Stored data entries:
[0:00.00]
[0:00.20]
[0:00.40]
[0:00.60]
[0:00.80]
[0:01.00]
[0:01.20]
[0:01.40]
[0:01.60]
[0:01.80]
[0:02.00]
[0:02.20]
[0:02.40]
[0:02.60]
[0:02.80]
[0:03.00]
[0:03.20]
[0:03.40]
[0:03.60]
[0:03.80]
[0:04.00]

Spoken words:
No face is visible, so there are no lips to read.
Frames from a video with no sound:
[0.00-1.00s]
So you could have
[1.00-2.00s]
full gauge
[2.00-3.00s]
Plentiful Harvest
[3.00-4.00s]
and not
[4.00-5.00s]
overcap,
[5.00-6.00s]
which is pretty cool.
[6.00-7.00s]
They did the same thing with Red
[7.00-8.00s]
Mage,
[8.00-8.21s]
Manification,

#### Task objective
Each entry above needs to be duplicated exactly.

#### Answer box
[0:00.00]
[0:00.20]
[0:00.40]
[0:00.60]
[0:00.80]
[0:01.00]
[0:01.20]
[0:01.40]
[0:01.60]
[0:01.80]
[0:02.00]
[0:02.20]
[0:02.40]
[0:02.60]
[0:02.80]
[0:03.00]
[0:03.20]
[0:03.40]
[0:03.60]
[0:03.80]
[0:04.00]

Spoken words:
No face is visible, so there are no lips to read.
Frames from a video with no sound:
[0.00-1.00s]
So you could have
[1.00-2.00s]
full gauge
[2.00-3.00s]
Plentiful Harvest
[3.00-4.00s]
and not
[4.00-5.00s]
overcap,
[5.00-6.00s]
which is pretty cool.
[6.00-7.00s]
They did the same thing with Red
[7.00-8.00s]
Mage,
[8.00-8.21s]
Manification,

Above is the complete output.